I've never really moonlighted before, but a small project came down the line and I'm up for it. The problem is, I'm having a bit of trouble with the logistics of setting it up, particularly in the way of contracts and legal things. (I'm in the USA, for what it's worth.)<p>- I've never written a contract before. Are there places where I can get a premade contract for these sorts of purposes?<p>- If I'm charging by hour, how often should I send an invoice? Are there any sort of invoice templates that are standardized?<p>- The client and I worked together to come up with a list of items that have to be done, and I estimated times for them. We agreed that they were only estimates and could change, but that I would still charge by the hour. Is this a good plan? Should this be written into a contract?<p>- A CPA told me that I should receive a 1099 at the end of the calendar year for payments made to me. Do I need to do that on my own, or is it up to the client to do that? Is this step even really necessary?<p>And if you happen to have any other resources on setting up things like this, that'd be great too.
======
damoncali
Talk to a lawyer on the contract. A decent one should cost 2-300 bucks.
Inevitably, there are wrinkles where the lawyer will be helpful (when a client
wants to control exactly how the IP is assigned, for example). Most of the
time you can use your boiler plate, but it's good to start a relationship with
an attorney anyhow, so get one. That, and a good lawyer can explain to you why
everything is in there, what you can afford to give up, and what you can't.
Don't cheap out here.

Another thing you might want to look into is creating an LLC or corporation.
Again, the laywer has the right answer for you (Corp vs LLC vs nothing). I
happen to use an single member LLC, which is set up as a disregarded entity
for taxes. This shouldn't cost more than a few hundred dollars to set up
either.

I bill every two weeks. But I'm flexible depending on the client. This is not
a big deal. If you're worried about getting paid, you should think twice about
taking the client in the first place.

Yes, write your billing and rates into the contract. Usually, there is an
attached "Statement of Work", where you describe the scope of the project and
billing arrangements in detail. Hourly vs. fixed price is a debate you can
have over and over again. There are plusses and minuses for both you and the
client to each billing scheme, so think it through. Often it depends on the
scope of the project, the budget of the client, and (obviously) the trust
between the two of you.

The client will give you a 1099. Or they won't (they may not know they need
to, or they forget). In either case, you'responsible for reporting your income
properly. Check with an accountant to get the taxes right.

------
joseacta
1\. The contract should specifically say what was the agreement between you
and the client. The key word here is specifically. I've found, that the more
specific the contract, the more easily I can justify what is out-of-scope and
generate a change request (more money for the project).

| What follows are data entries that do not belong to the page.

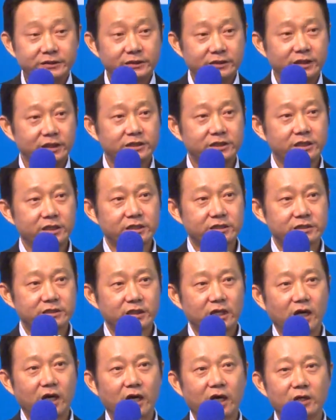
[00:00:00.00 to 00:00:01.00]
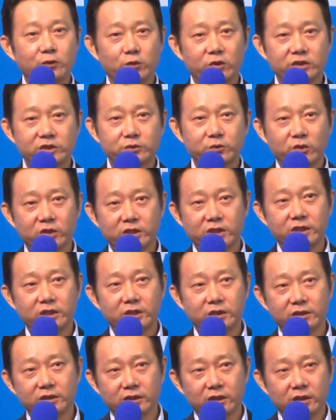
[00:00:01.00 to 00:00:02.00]
This is, I was
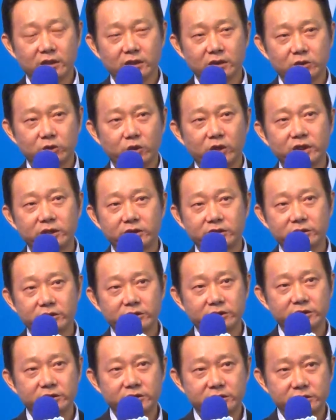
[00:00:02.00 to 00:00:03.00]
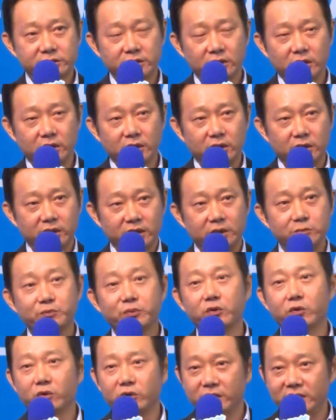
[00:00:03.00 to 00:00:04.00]
working 20 years as
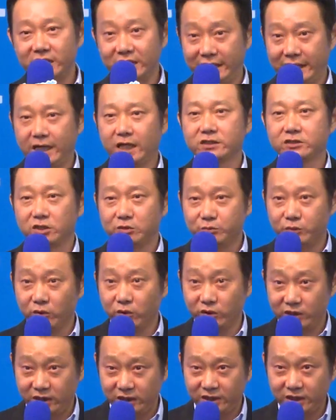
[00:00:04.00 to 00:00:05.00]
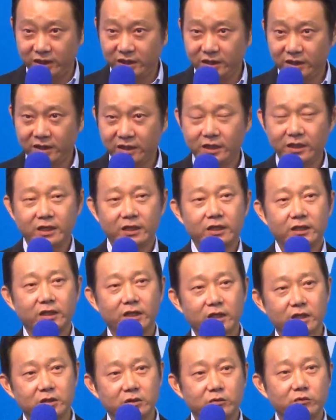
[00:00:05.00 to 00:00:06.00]
an employee.
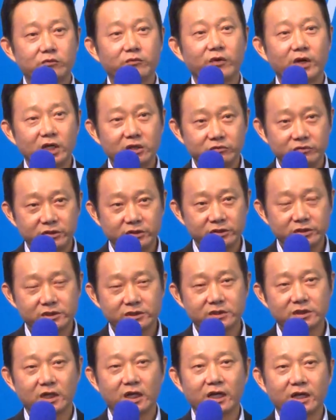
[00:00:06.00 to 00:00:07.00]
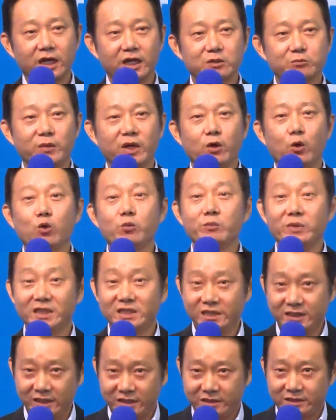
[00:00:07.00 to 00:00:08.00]
Then 5 years, I had my own
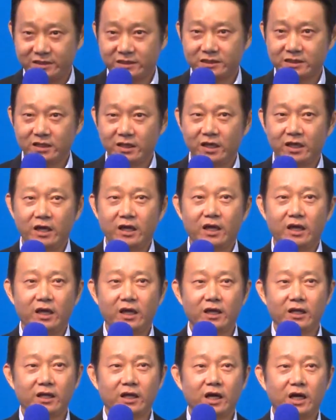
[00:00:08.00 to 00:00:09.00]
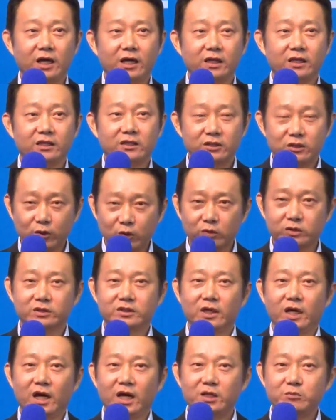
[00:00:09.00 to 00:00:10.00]
business. And I thought,
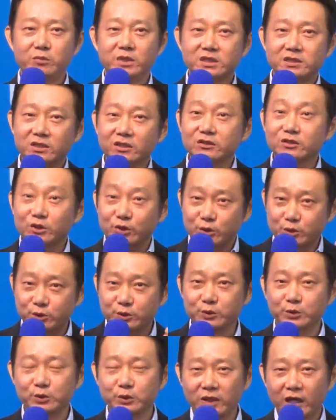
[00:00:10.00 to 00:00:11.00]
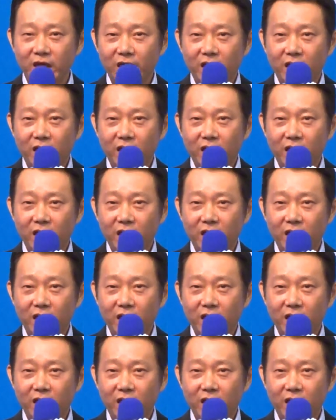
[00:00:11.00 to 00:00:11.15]
I misunderstood,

2\. If you charge by the hour, you should put that on the contract. If going
this route, present to the customer at least every week a status report
showing what did you complete on the last week, what hours did you spend and
have it sign by them. How often do you invoice is part on what agreement you
reach with the client, but generally is once a month. Put that on the contract
also.

3\. Everything should be written in the contract.

4\. Hire the CPA. You're good at programming and CPAs are good at tax and
accounting. At the end, you'll save big bucks.

Also, if possible, try to incorporate, and can't say what's the best structure
for you, but you can expense business related things (like laptop or software)
that will help you when you report your taxes.